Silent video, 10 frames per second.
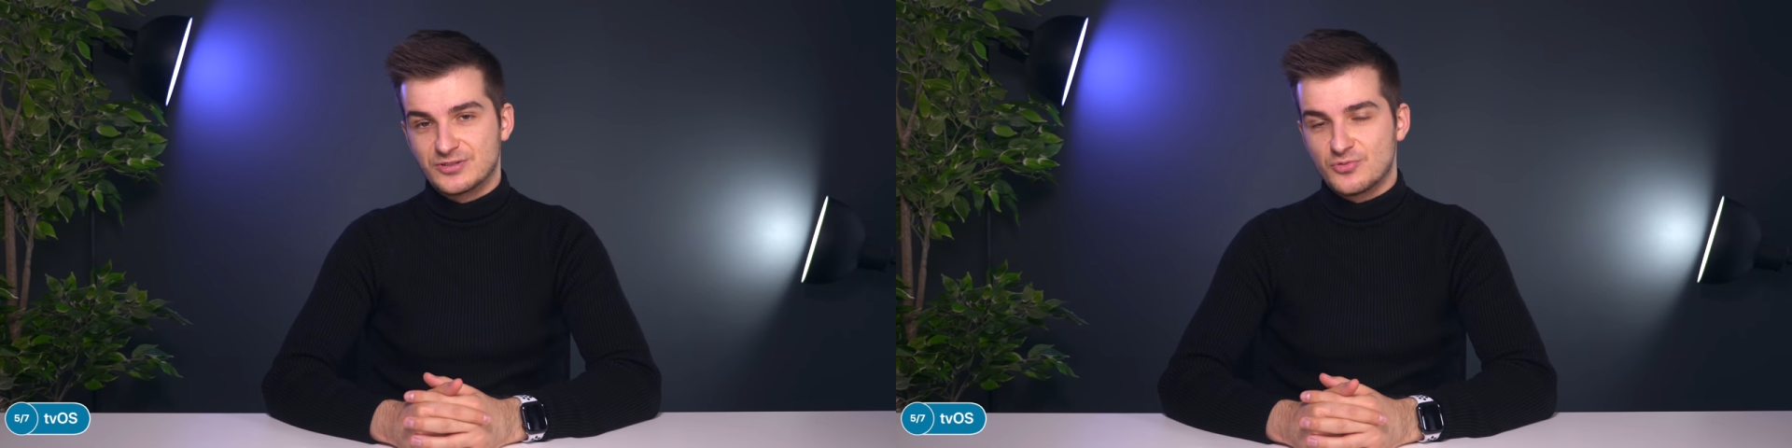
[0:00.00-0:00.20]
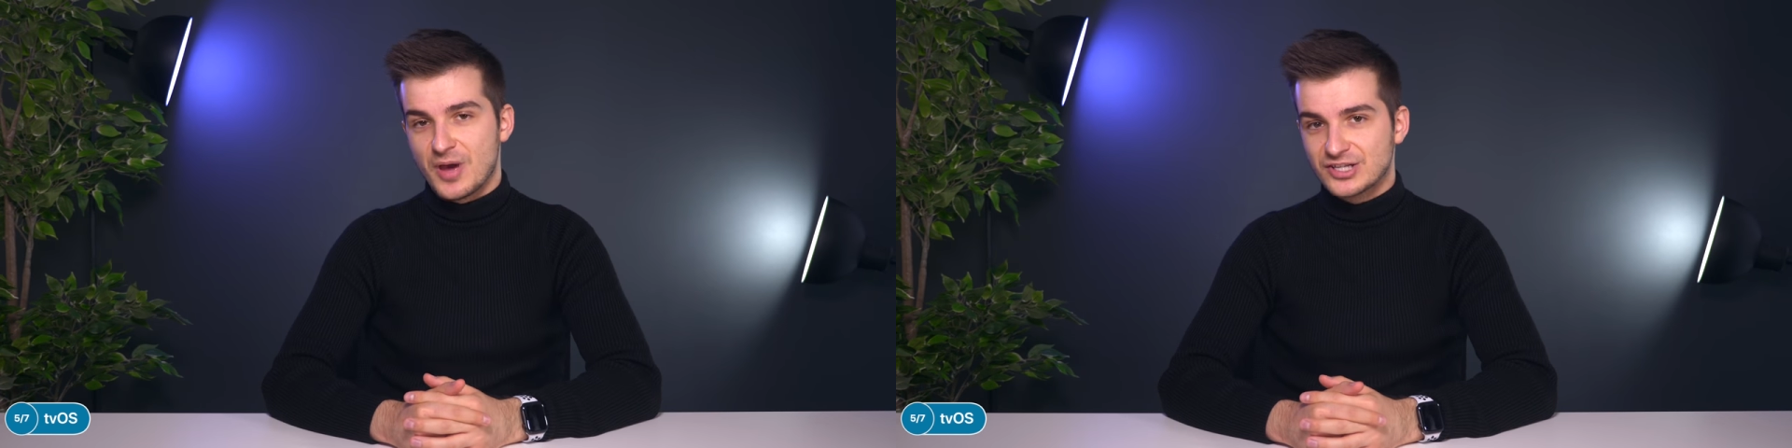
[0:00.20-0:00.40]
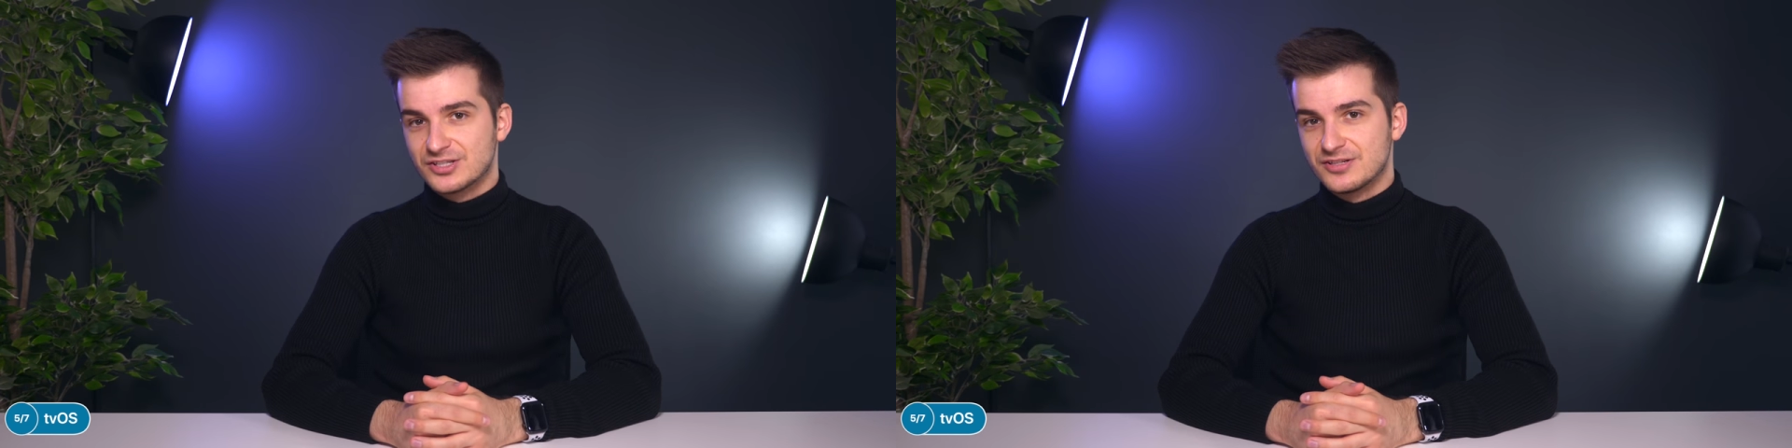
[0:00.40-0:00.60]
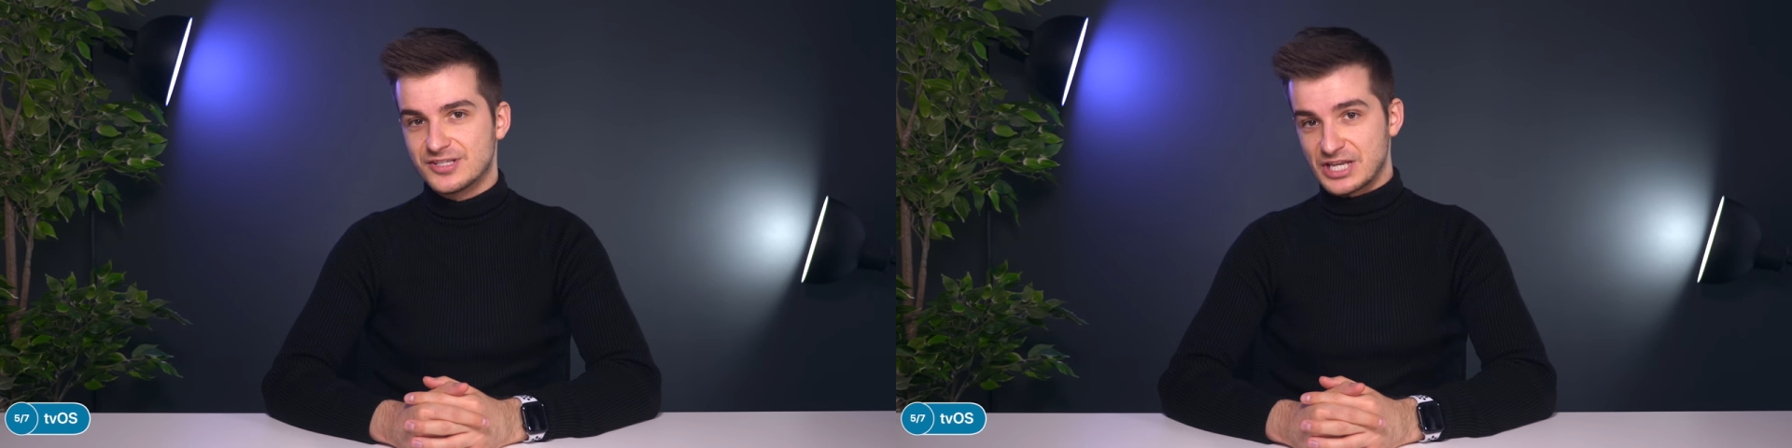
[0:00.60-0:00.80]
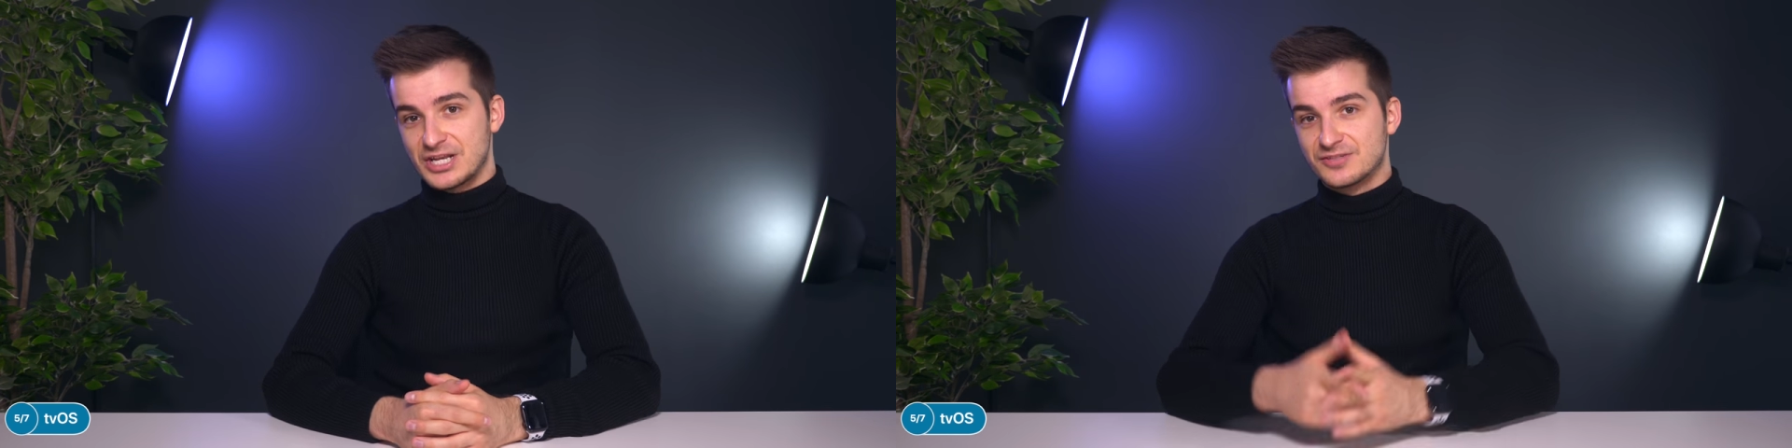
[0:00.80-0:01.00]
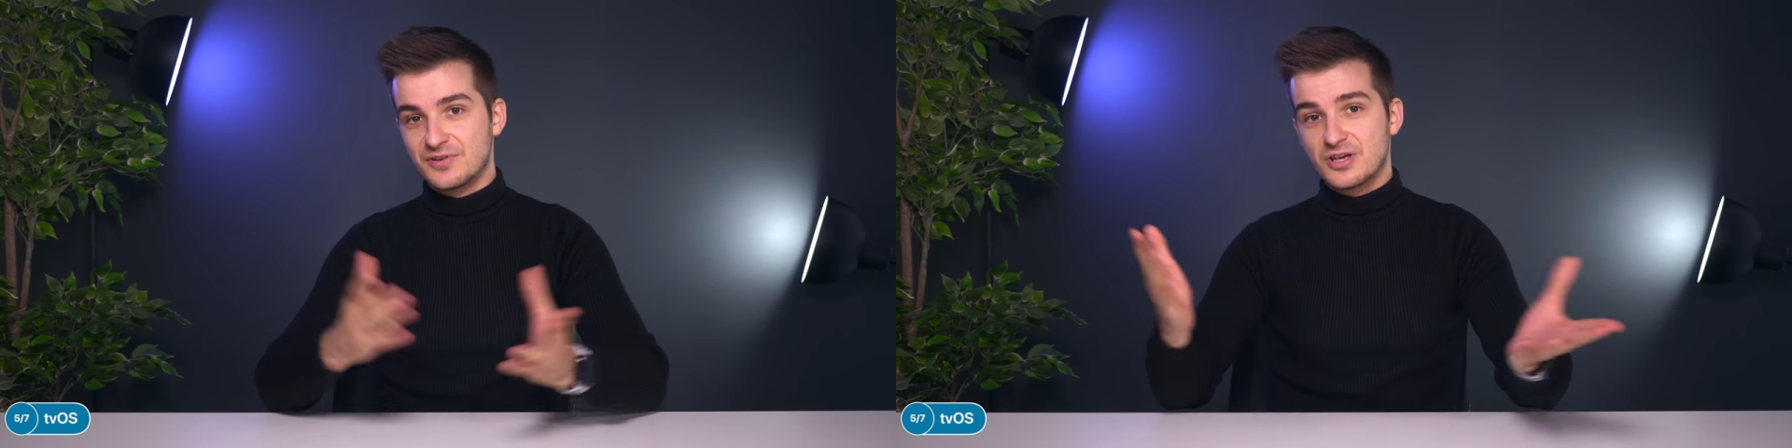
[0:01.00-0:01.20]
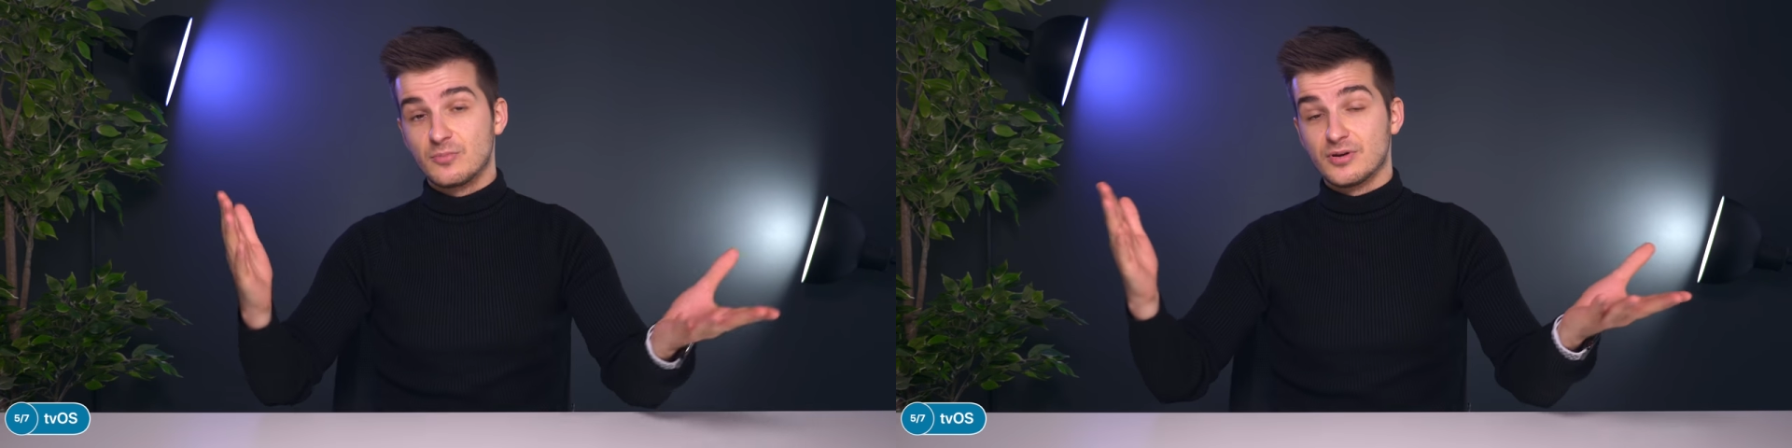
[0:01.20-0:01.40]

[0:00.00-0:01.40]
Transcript: to mention this in this video,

★ ★ ★

* [Directions for this task]
Could you print the whole listing again, exactly, leaving the pictures out?

* [Solution to this exercise]
Silent video, 10 frames per second.
[0:00.00-0:00.20]
[0:00.20-0:00.40]
[0:00.40-0:00.60]
[0:00.60-0:00.80]
[0:00.80-0:01.00]
[0:01.00-0:01.20]
[0:01.20-0:01.40]

[0:00.00-0:01.40]
Transcript: to mention this in this video,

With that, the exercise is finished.